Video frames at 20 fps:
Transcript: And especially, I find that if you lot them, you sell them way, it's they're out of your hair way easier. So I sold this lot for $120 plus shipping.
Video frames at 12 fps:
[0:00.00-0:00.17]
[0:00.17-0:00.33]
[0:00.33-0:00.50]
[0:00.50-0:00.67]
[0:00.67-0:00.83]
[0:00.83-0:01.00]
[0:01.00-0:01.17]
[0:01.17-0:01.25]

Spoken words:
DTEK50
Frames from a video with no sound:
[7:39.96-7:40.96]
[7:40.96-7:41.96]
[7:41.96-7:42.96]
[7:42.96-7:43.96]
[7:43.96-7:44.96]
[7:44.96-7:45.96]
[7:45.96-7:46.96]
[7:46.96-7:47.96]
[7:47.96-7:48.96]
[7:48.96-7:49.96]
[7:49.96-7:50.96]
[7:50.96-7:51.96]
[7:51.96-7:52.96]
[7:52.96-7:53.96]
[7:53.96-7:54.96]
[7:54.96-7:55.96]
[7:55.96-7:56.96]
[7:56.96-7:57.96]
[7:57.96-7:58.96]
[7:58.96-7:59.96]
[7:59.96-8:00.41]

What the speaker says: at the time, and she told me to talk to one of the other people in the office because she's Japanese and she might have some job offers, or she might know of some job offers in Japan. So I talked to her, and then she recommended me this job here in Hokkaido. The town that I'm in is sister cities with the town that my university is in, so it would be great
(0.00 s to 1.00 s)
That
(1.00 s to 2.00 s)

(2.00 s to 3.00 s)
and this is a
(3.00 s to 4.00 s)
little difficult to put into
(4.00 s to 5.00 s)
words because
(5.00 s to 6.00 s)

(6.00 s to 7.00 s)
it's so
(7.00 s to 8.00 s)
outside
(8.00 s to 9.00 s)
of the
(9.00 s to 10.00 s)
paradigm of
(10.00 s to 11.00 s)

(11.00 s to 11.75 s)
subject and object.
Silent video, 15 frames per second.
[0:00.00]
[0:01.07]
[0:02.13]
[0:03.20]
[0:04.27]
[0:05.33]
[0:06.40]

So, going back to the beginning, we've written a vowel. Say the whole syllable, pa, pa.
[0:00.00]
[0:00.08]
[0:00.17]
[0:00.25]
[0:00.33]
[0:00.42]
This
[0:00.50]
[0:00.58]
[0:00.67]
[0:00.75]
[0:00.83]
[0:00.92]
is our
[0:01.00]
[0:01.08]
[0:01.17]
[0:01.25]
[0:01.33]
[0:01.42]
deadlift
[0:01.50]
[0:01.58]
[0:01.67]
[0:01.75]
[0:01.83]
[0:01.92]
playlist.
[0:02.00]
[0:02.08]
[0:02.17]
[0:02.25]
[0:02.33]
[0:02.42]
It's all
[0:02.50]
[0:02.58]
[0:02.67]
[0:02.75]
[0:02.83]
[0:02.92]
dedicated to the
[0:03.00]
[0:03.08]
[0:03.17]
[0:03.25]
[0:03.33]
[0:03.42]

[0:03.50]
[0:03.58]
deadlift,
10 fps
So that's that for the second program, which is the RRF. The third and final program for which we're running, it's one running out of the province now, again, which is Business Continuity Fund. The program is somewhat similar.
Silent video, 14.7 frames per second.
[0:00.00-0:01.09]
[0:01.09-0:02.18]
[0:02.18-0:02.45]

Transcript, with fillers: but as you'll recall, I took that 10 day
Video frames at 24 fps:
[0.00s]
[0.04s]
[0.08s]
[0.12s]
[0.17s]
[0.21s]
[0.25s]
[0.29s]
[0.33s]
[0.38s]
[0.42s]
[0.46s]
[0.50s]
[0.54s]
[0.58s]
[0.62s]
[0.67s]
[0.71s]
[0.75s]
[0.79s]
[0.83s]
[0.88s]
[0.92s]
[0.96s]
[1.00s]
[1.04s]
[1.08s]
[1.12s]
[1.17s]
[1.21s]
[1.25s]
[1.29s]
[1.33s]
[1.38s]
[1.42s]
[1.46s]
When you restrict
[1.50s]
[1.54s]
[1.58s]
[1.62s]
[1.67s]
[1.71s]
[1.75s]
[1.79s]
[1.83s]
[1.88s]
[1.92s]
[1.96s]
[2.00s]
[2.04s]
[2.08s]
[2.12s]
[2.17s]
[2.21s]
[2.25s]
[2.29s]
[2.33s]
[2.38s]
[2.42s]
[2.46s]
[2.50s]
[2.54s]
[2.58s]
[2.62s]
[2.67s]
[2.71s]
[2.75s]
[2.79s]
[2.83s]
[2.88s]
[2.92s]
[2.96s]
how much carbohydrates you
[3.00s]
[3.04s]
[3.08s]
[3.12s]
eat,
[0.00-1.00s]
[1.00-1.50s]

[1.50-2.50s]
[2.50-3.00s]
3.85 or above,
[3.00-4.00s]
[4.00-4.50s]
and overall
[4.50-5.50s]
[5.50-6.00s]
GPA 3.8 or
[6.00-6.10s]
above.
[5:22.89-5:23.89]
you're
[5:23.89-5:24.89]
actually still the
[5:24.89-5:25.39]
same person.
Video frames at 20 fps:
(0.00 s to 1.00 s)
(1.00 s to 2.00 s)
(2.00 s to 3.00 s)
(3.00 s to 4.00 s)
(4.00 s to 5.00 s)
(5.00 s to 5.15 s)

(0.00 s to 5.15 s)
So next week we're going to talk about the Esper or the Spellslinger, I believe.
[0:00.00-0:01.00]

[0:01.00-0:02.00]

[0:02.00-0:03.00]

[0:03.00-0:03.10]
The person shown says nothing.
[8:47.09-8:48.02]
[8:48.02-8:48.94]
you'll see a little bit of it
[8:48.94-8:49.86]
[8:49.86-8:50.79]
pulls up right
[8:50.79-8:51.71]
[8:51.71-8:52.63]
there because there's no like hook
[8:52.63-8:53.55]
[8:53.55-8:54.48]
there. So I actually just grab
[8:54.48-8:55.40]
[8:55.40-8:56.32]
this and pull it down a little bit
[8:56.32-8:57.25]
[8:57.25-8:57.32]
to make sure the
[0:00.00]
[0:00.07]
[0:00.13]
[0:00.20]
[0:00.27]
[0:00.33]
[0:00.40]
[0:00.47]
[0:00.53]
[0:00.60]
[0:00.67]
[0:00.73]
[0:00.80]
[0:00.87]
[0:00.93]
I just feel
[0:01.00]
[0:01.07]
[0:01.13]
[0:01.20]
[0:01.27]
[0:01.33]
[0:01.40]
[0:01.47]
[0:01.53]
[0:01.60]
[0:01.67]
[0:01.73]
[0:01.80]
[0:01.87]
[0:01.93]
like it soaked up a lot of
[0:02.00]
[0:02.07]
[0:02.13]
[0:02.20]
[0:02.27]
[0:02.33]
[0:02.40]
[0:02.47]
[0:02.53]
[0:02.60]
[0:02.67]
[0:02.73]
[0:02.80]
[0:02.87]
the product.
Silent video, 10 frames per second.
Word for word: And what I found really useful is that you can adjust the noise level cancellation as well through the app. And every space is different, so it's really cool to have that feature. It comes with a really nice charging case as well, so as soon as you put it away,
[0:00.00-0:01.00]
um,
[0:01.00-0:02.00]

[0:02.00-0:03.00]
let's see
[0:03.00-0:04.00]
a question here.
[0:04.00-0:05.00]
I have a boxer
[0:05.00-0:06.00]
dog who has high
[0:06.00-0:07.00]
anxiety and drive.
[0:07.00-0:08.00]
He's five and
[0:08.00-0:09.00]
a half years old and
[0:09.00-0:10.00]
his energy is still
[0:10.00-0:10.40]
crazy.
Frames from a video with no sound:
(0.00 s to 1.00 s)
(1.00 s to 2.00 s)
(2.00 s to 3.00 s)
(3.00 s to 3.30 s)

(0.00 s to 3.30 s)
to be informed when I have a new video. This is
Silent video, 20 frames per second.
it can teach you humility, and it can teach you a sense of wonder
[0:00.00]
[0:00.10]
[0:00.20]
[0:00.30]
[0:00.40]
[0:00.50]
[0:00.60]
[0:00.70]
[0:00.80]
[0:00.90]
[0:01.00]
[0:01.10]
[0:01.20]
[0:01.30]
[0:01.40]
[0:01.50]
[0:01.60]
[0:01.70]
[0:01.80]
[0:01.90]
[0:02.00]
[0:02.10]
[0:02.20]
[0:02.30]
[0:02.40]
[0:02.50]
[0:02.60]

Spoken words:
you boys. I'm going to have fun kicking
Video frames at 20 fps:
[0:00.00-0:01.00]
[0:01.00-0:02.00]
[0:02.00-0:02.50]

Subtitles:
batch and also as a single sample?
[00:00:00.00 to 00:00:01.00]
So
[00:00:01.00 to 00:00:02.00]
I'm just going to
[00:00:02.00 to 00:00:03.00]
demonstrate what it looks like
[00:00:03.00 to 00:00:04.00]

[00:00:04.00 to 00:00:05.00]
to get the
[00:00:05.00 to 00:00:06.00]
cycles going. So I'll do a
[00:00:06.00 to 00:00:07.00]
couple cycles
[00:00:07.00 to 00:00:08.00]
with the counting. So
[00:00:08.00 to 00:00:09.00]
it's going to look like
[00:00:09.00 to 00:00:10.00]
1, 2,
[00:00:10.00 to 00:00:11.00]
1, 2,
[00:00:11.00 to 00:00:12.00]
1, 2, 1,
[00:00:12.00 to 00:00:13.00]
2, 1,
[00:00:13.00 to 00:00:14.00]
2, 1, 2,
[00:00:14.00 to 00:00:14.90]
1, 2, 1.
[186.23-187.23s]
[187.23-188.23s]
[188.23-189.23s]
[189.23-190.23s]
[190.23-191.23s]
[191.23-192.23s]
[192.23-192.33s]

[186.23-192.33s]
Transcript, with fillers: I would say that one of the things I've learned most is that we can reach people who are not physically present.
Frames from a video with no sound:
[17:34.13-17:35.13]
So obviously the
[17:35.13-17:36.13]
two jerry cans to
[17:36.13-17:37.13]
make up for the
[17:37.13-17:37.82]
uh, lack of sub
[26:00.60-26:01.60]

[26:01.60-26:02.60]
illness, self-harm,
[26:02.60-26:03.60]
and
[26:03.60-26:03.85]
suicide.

= = = =

### [Instructions to follow]
Find all the lines with "would" in the data and copy them.

### [Expected answer]
What the speaker says: at the time, and she told me to talk to one of the other people in the office because she's Japanese and she might have some job offers, or she might know of some job offers in Japan. So I talked to her, and then she recommended me this job here in Hokkaido. The town that I'm in is sister cities with the town that my university is in, so it would be great
Transcript, with fillers: I would say that one of the things I've learned most is that we can reach people who are not physically present.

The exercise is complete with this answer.